[Stored data entries]
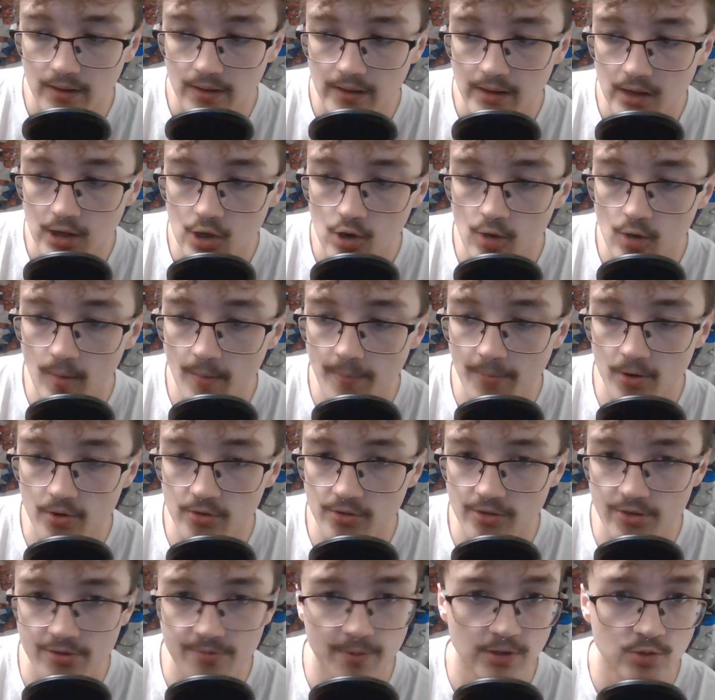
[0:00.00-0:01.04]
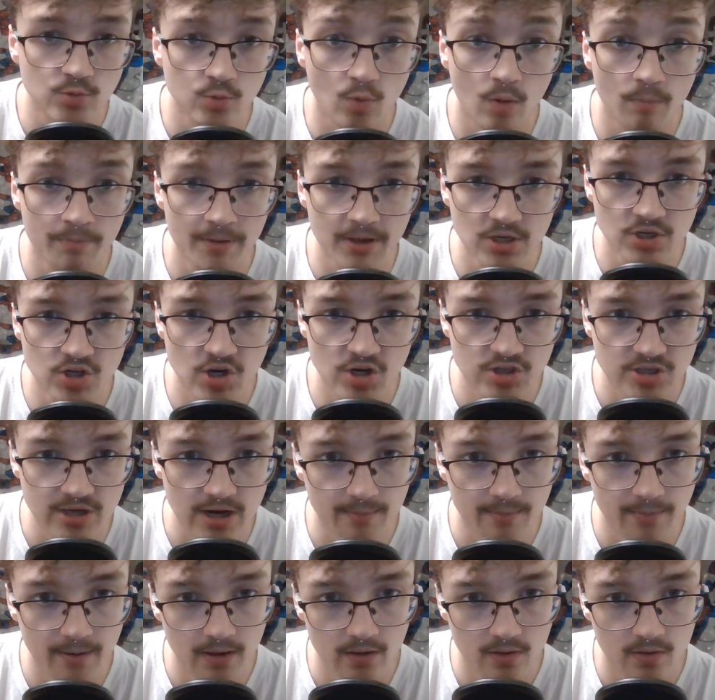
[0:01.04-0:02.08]
Gilbert Burns is much more
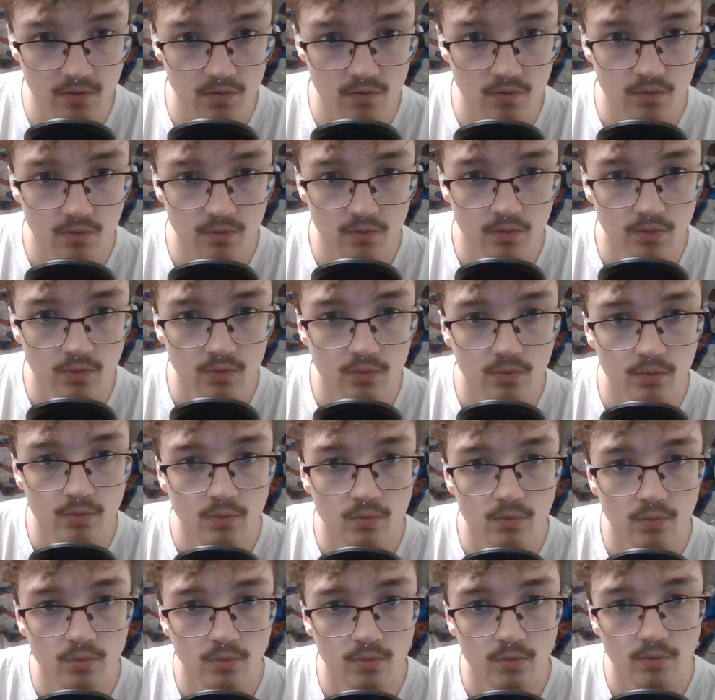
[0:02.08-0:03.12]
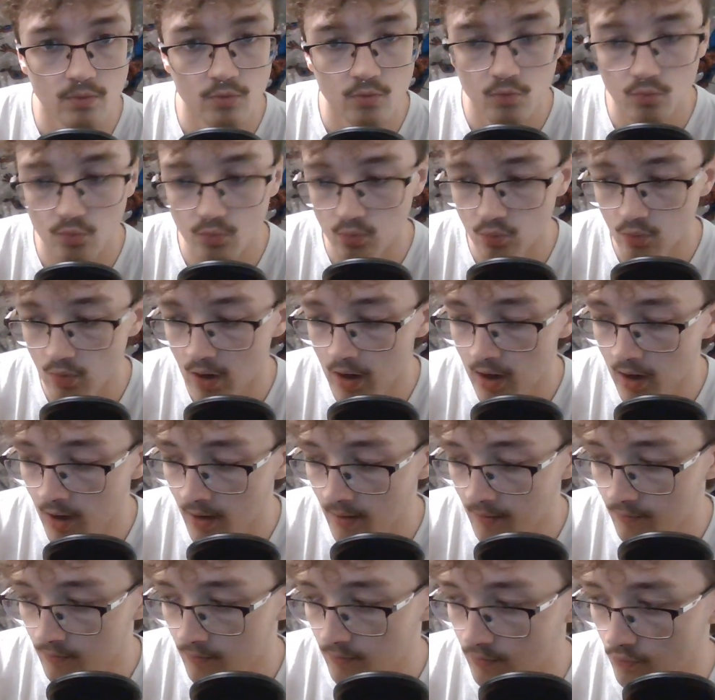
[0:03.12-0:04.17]
BJJ based,
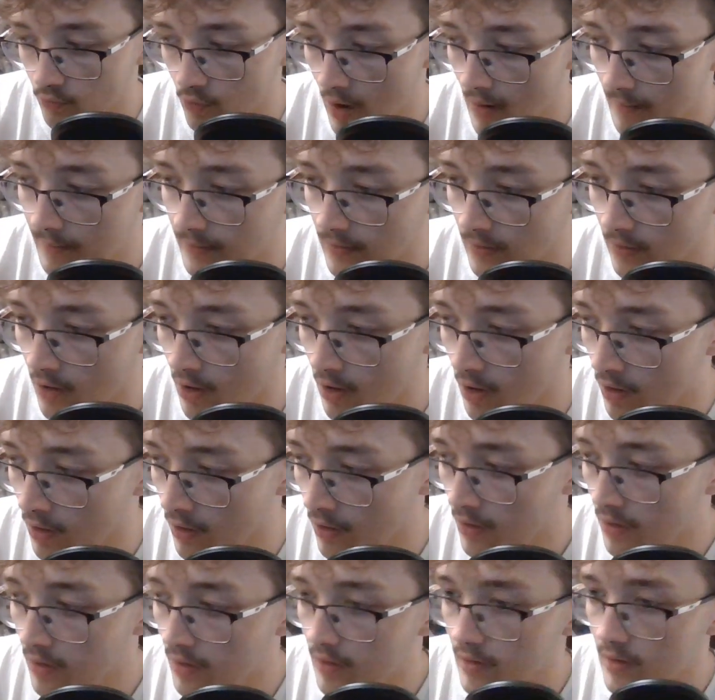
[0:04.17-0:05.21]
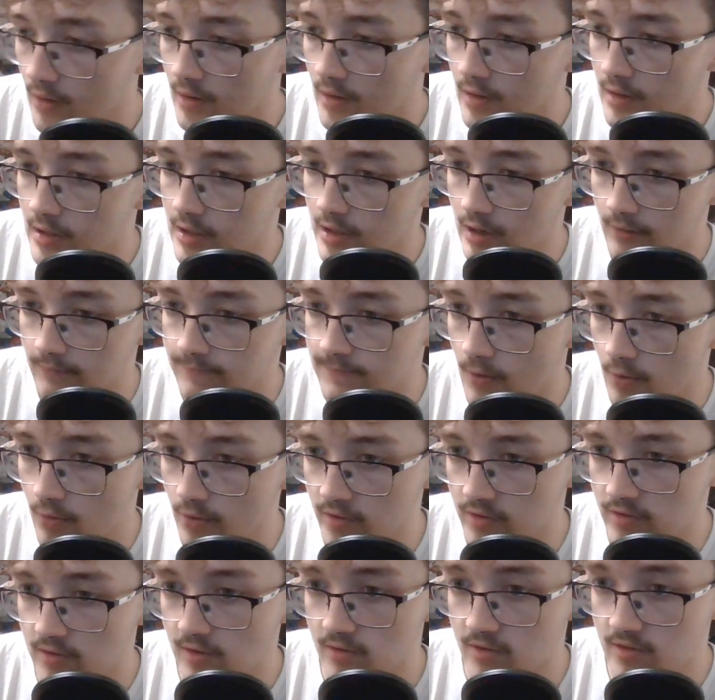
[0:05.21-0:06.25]
while Bilal,
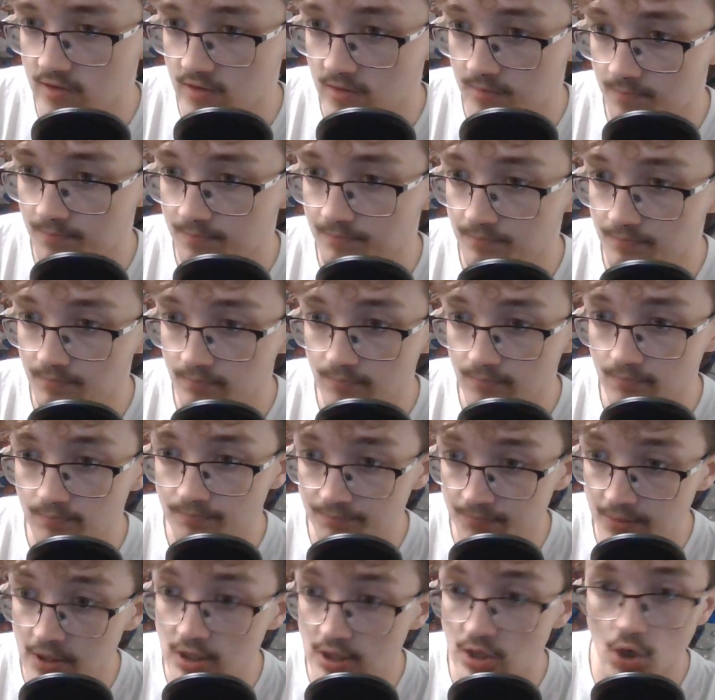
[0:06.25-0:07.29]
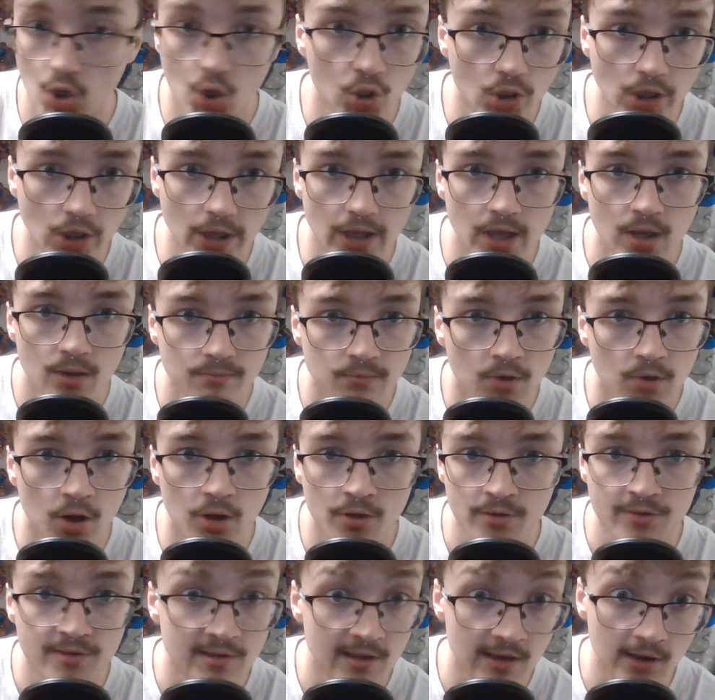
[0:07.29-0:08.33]
focuses purely
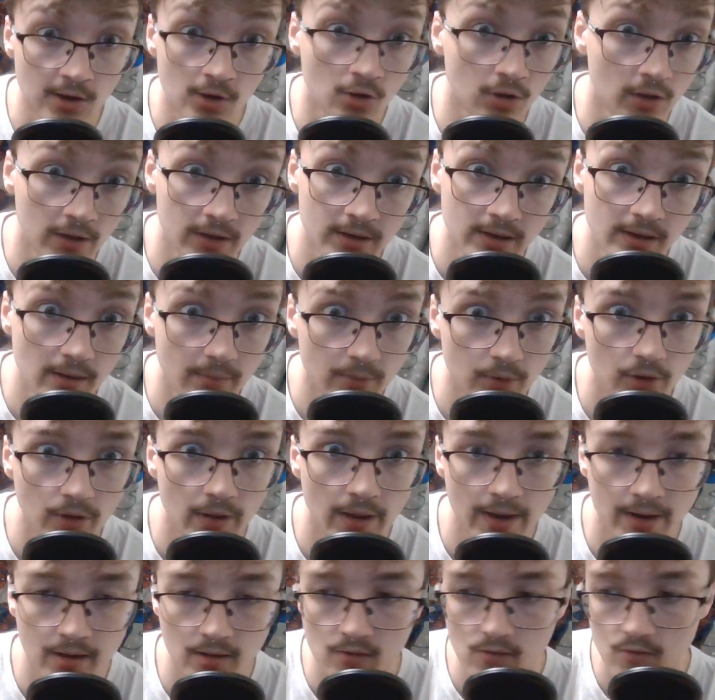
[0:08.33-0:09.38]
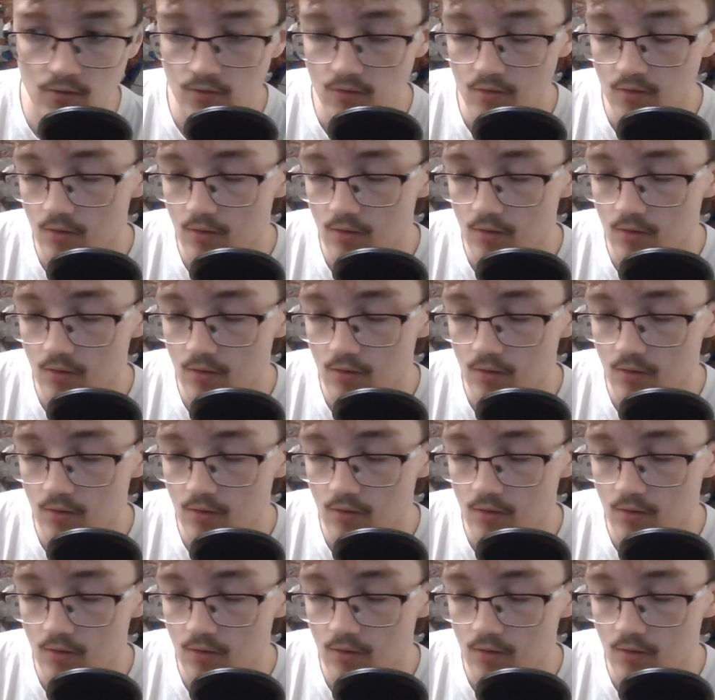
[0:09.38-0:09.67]
on single and double legs.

» What is expected: Output the data above in full and exactly, with every image left out.

» Answer to the exercise:
[0:00.00-0:01.04]
[0:01.04-0:02.08]
Gilbert Burns is much more
[0:02.08-0:03.12]
[0:03.12-0:04.17]
BJJ based,
[0:04.17-0:05.21]
[0:05.21-0:06.25]
while Bilal,
[0:06.25-0:07.29]
[0:07.29-0:08.33]
focuses purely
[0:08.33-0:09.38]
[0:09.38-0:09.67]
on single and double legs.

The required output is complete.